__TASK REQUIREMENTS__
Line by line, give the data again exactly as it appears.

____________________

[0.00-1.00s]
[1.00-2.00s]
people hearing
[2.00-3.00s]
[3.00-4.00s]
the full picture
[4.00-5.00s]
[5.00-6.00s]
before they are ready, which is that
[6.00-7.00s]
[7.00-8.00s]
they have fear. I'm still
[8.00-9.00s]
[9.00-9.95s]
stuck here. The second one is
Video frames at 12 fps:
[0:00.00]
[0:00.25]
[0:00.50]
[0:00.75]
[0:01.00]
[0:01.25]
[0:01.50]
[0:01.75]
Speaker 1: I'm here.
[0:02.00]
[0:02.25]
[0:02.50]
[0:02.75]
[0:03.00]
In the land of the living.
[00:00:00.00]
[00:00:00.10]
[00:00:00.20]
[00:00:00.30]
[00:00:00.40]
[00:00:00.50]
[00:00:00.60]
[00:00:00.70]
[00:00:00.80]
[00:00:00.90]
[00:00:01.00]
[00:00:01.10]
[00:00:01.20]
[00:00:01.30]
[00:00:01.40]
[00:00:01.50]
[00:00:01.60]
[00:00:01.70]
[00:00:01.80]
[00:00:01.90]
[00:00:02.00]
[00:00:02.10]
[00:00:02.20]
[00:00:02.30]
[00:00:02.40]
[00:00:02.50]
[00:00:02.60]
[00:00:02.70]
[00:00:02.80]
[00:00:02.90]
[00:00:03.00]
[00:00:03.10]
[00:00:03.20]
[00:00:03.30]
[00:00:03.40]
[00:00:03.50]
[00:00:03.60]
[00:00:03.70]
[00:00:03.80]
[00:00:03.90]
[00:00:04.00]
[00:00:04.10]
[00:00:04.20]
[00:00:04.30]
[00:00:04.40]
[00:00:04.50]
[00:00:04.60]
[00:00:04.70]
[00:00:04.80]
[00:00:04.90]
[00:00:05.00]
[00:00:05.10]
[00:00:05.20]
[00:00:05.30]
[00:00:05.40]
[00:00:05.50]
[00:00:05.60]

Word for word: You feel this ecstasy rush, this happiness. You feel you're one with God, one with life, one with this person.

____________________

__OUTPUT OF THE EXERCISE__
[0.00-1.00s]
[1.00-2.00s]
people hearing
[2.00-3.00s]
[3.00-4.00s]
the full picture
[4.00-5.00s]
[5.00-6.00s]
before they are ready, which is that
[6.00-7.00s]
[7.00-8.00s]
they have fear. I'm still
[8.00-9.00s]
[9.00-9.95s]
stuck here. The second one is
Video frames at 12 fps:
[0:00.00]
[0:00.25]
[0:00.50]
[0:00.75]
[0:01.00]
[0:01.25]
[0:01.50]
[0:01.75]
Speaker 1: I'm here.
[0:02.00]
[0:02.25]
[0:02.50]
[0:02.75]
[0:03.00]
In the land of the living.
[00:00:00.00]
[00:00:00.10]
[00:00:00.20]
[00:00:00.30]
[00:00:00.40]
[00:00:00.50]
[00:00:00.60]
[00:00:00.70]
[00:00:00.80]
[00:00:00.90]
[00:00:01.00]
[00:00:01.10]
[00:00:01.20]
[00:00:01.30]
[00:00:01.40]
[00:00:01.50]
[00:00:01.60]
[00:00:01.70]
[00:00:01.80]
[00:00:01.90]
[00:00:02.00]
[00:00:02.10]
[00:00:02.20]
[00:00:02.30]
[00:00:02.40]
[00:00:02.50]
[00:00:02.60]
[00:00:02.70]
[00:00:02.80]
[00:00:02.90]
[00:00:03.00]
[00:00:03.10]
[00:00:03.20]
[00:00:03.30]
[00:00:03.40]
[00:00:03.50]
[00:00:03.60]
[00:00:03.70]
[00:00:03.80]
[00:00:03.90]
[00:00:04.00]
[00:00:04.10]
[00:00:04.20]
[00:00:04.30]
[00:00:04.40]
[00:00:04.50]
[00:00:04.60]
[00:00:04.70]
[00:00:04.80]
[00:00:04.90]
[00:00:05.00]
[00:00:05.10]
[00:00:05.20]
[00:00:05.30]
[00:00:05.40]
[00:00:05.50]
[00:00:05.60]

Word for word: You feel this ecstasy rush, this happiness. You feel you're one with God, one with life, one with this person.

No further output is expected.